From top to bottom, return the listing exactly as it appears, omitting its images.

§ Dataset extract:
>>>>>

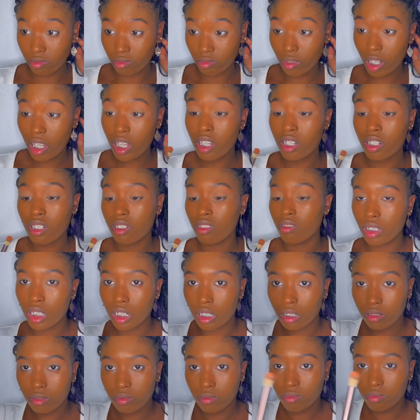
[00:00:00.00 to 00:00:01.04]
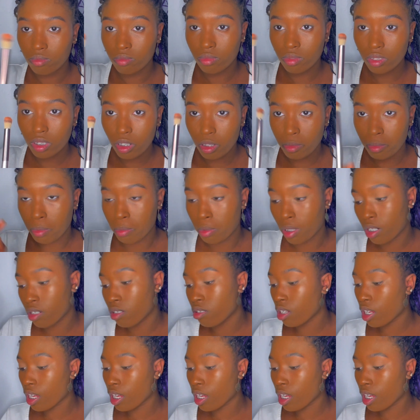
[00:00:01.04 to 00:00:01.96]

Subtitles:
like a, brush, I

<<<<<

§ Answer section:
[00:00:00.00 to 00:00:01.04]
[00:00:01.04 to 00:00:01.96]

Subtitles:
like a, brush, I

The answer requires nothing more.